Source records
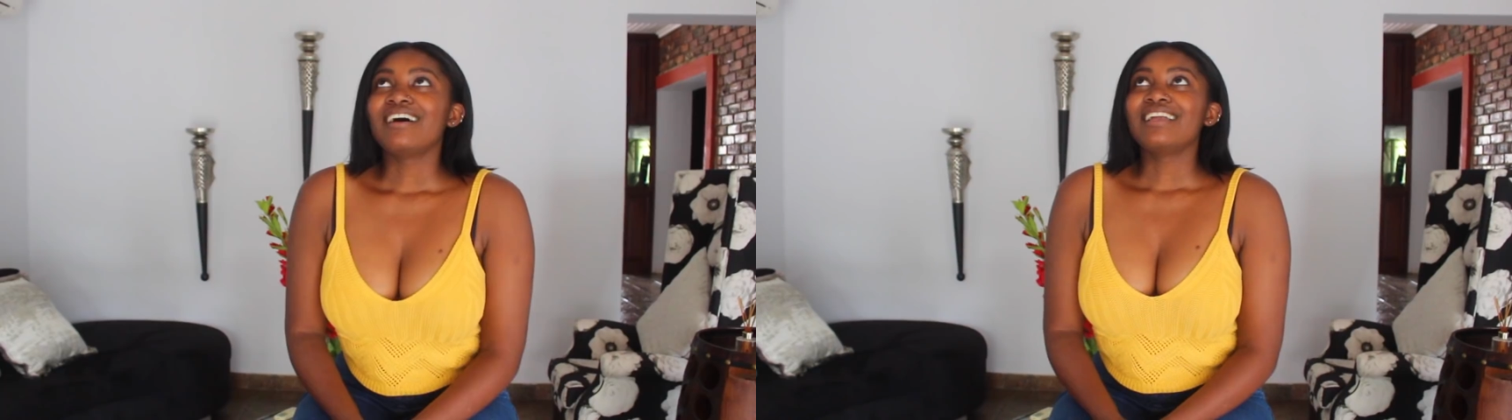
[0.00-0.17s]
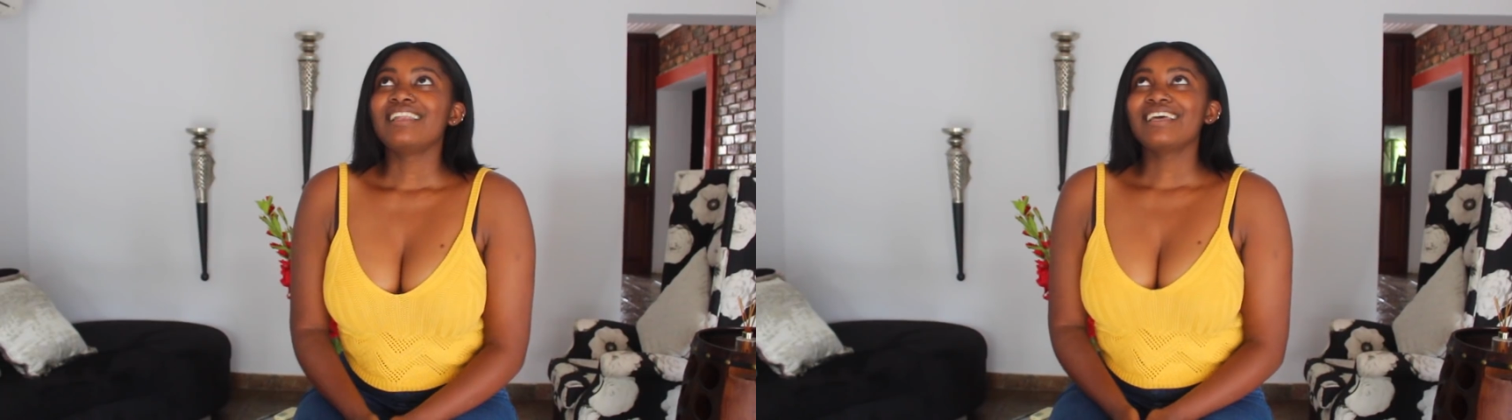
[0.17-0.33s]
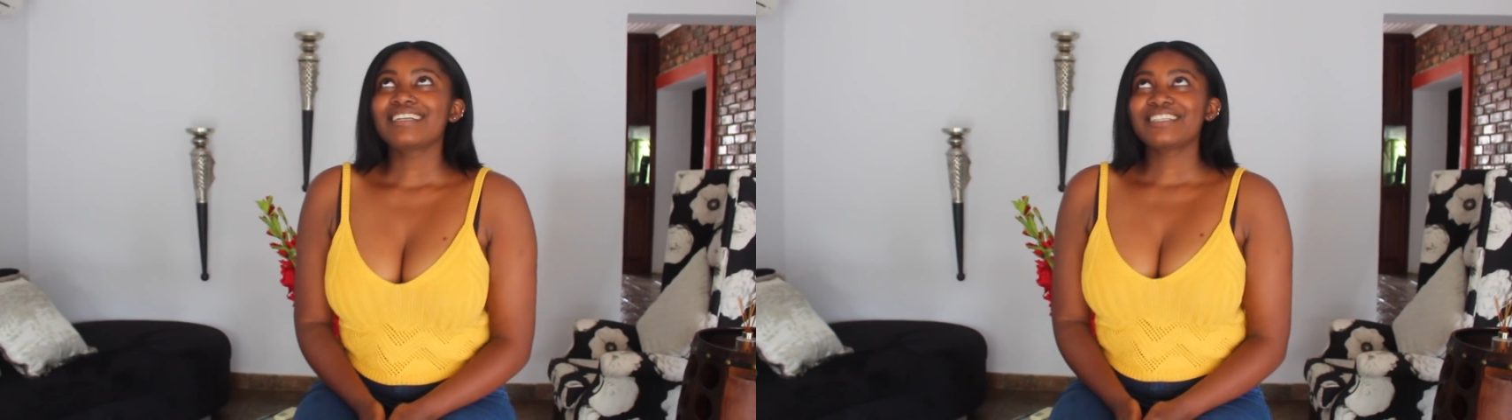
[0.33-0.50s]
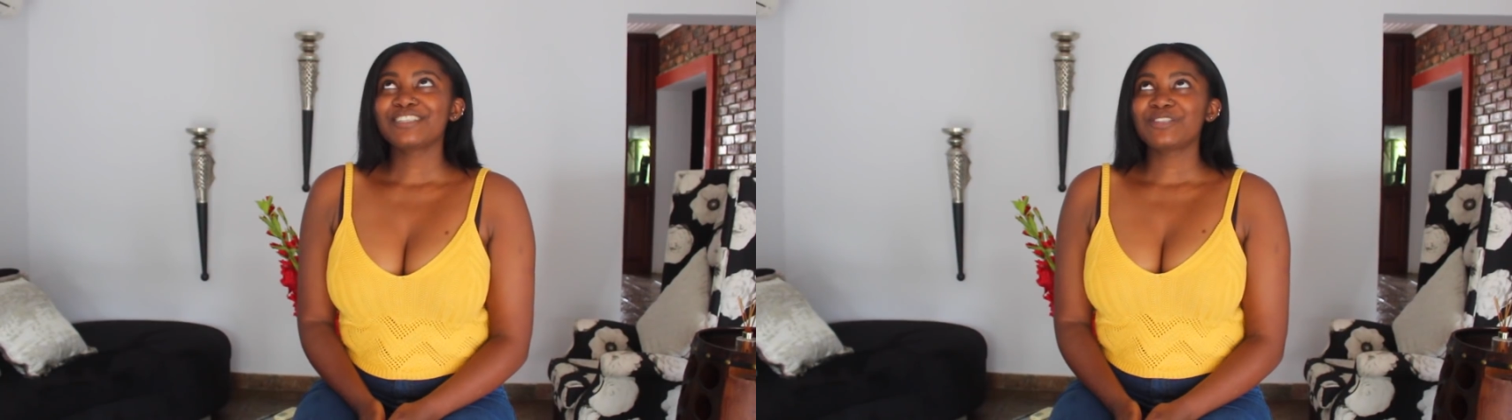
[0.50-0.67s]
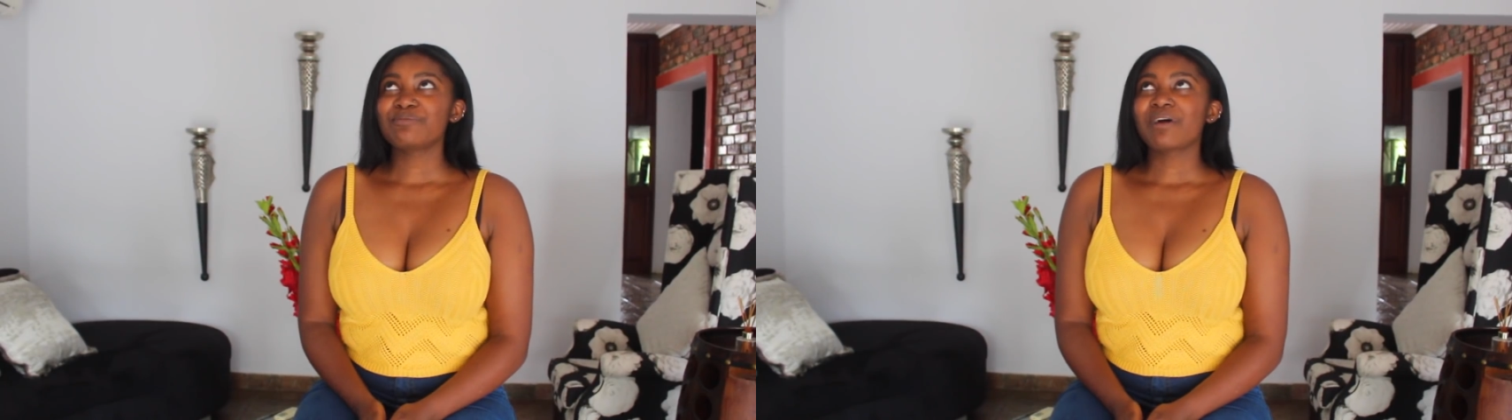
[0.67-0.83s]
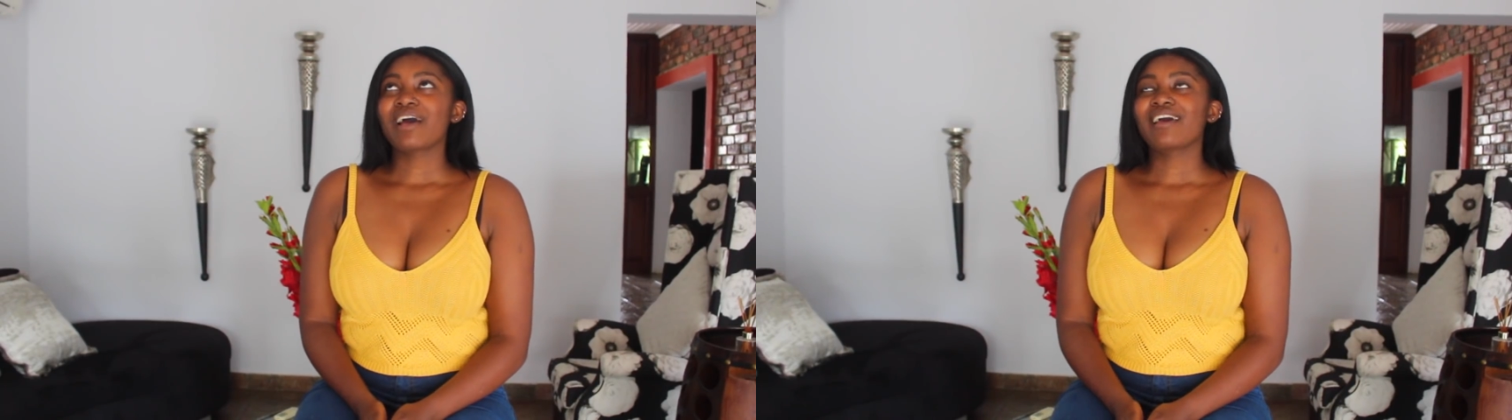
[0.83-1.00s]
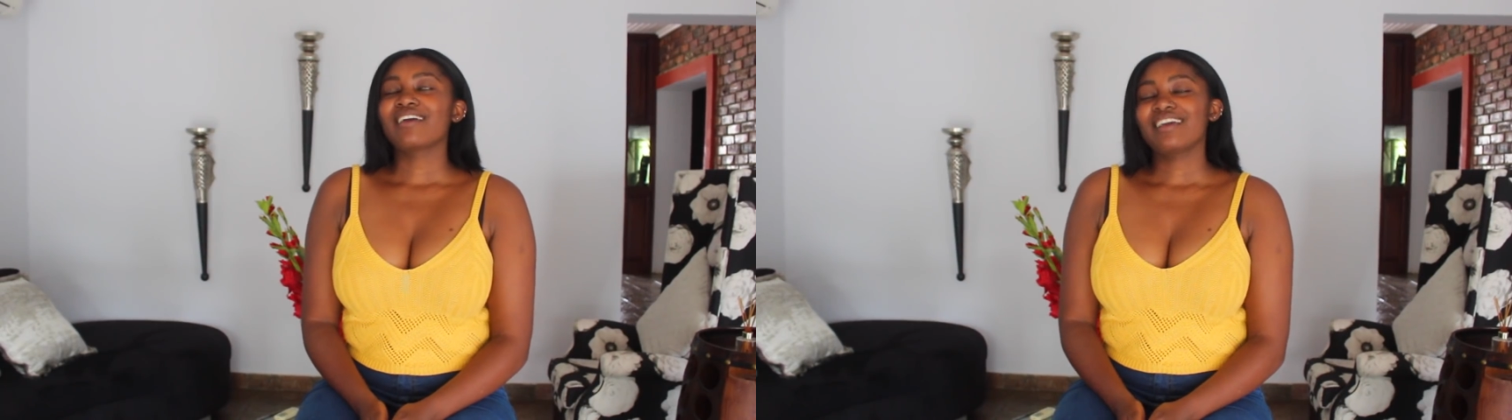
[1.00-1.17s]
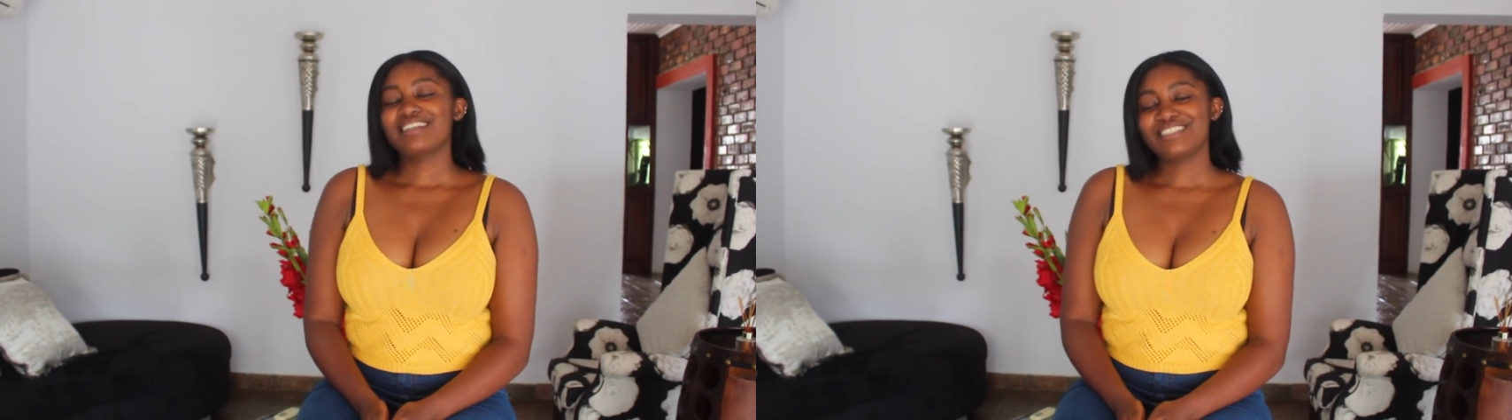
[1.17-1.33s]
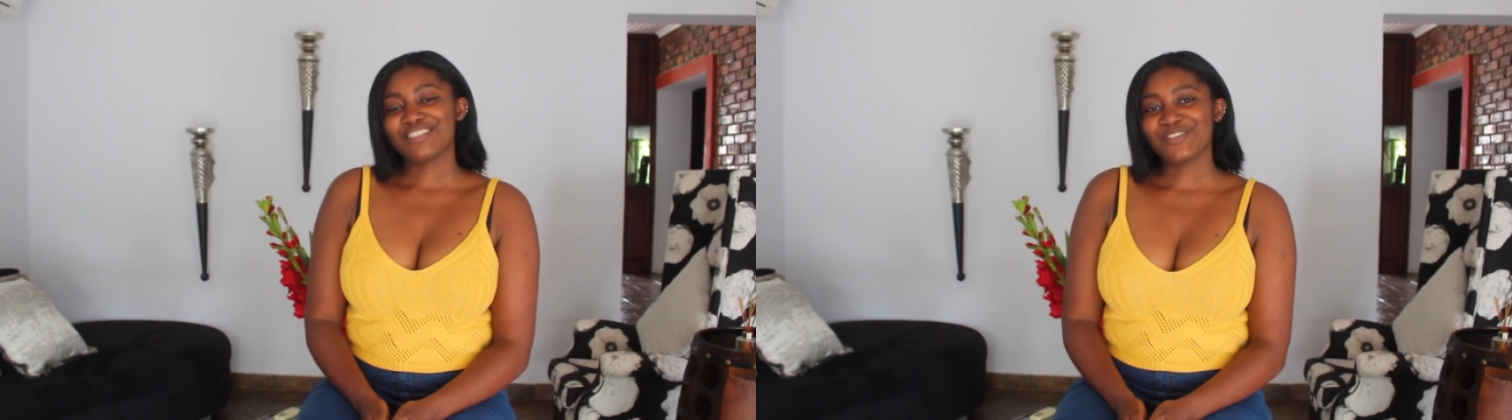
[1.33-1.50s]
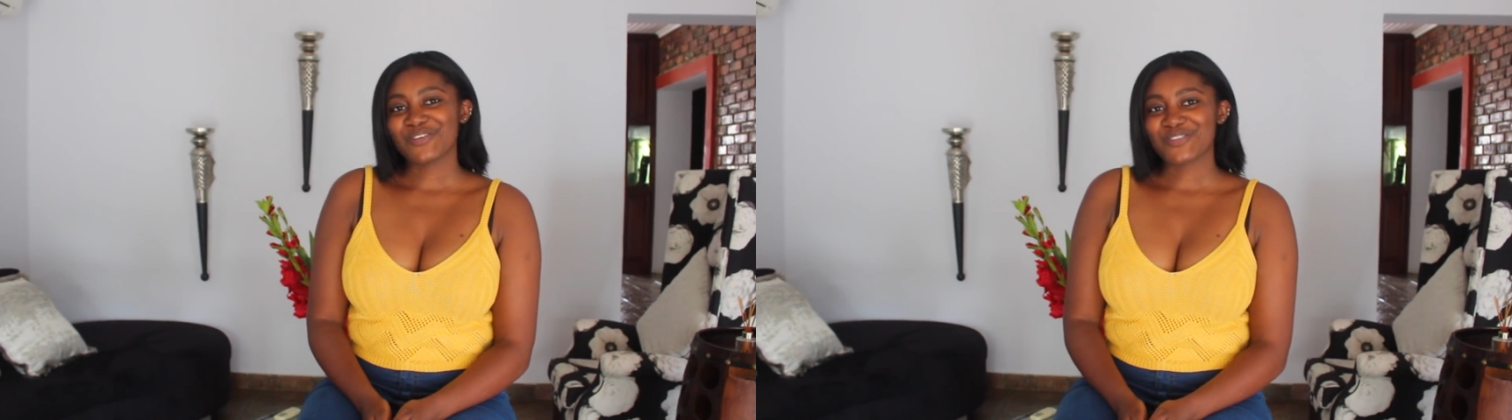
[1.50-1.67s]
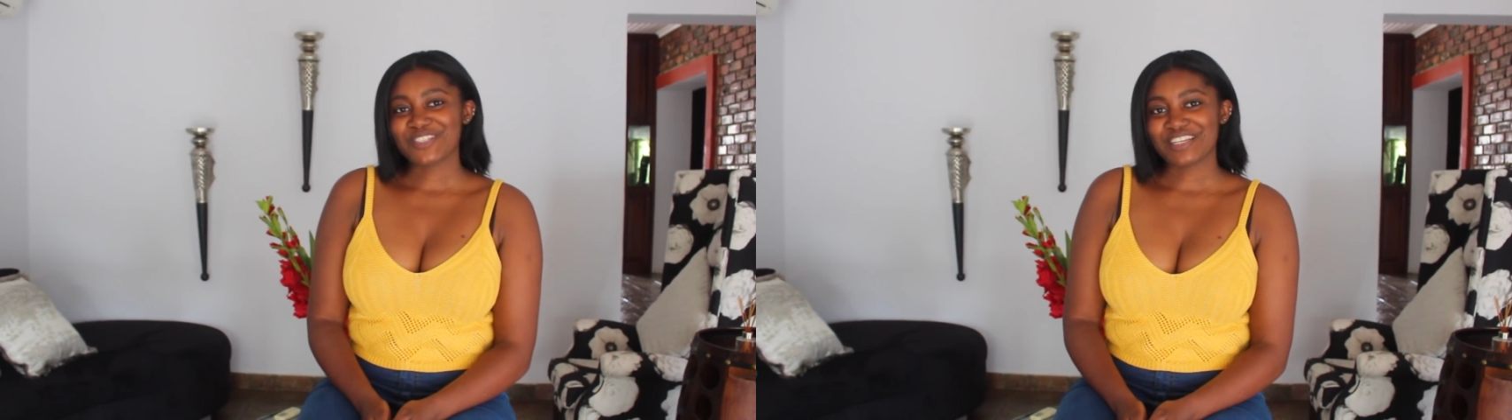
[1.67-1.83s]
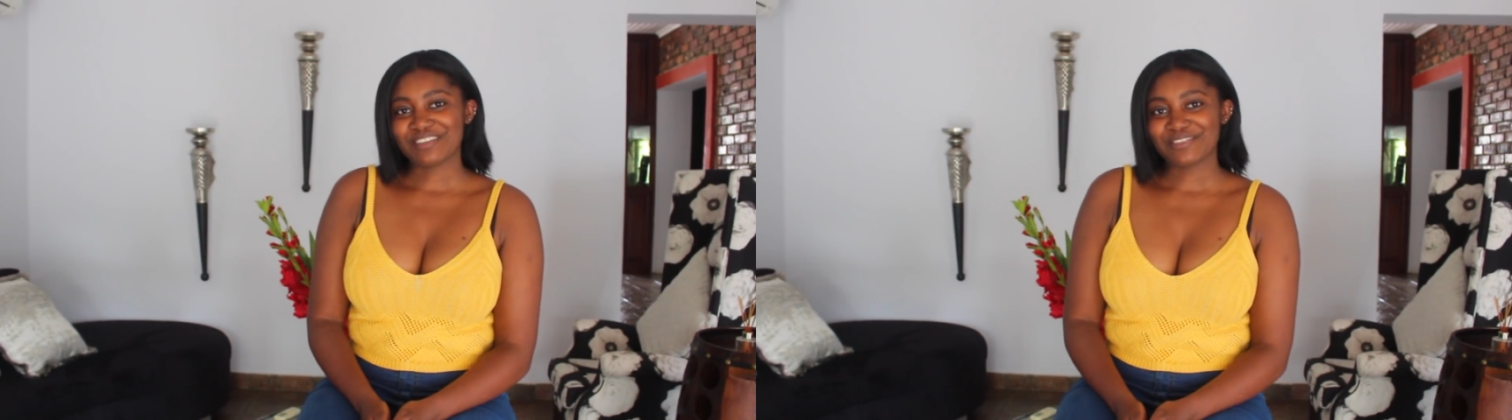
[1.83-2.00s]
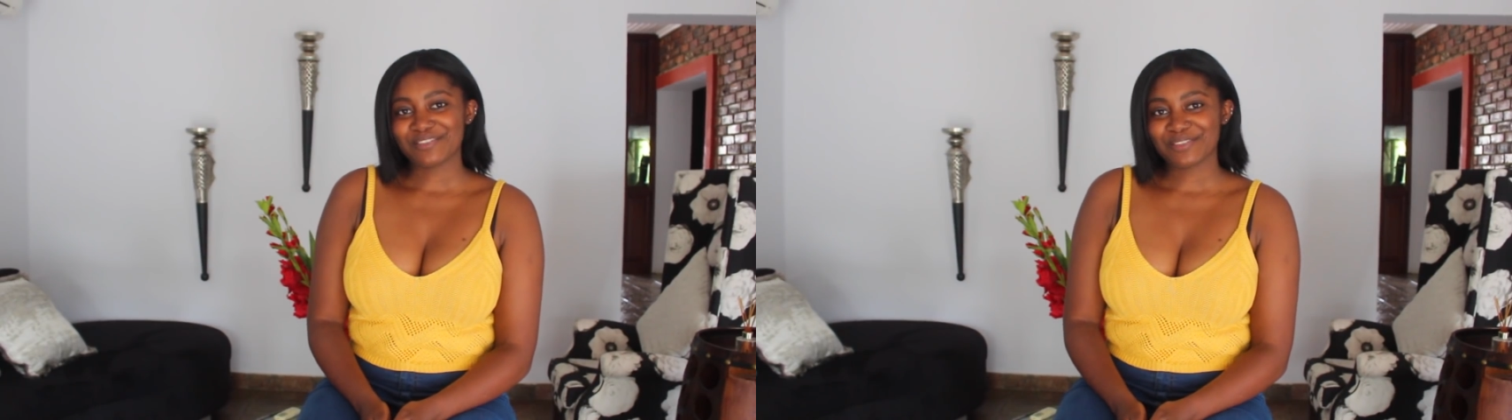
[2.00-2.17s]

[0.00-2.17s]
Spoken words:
A letter to my 18-year-old self.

WHAT TO DO → From the line containing "[0.33-0.50s]" to the end of the data above, give those lines again verbatim, with both endpoints included and no images.

RESPONSE BELOW →
[0.33-0.50s]
[0.50-0.67s]
[0.67-0.83s]
[0.83-1.00s]
[1.00-1.17s]
[1.17-1.33s]
[1.33-1.50s]
[1.50-1.67s]
[1.67-1.83s]
[1.83-2.00s]
[2.00-2.17s]

[0.00-2.17s]
Spoken words:
A letter to my 18-year-old self.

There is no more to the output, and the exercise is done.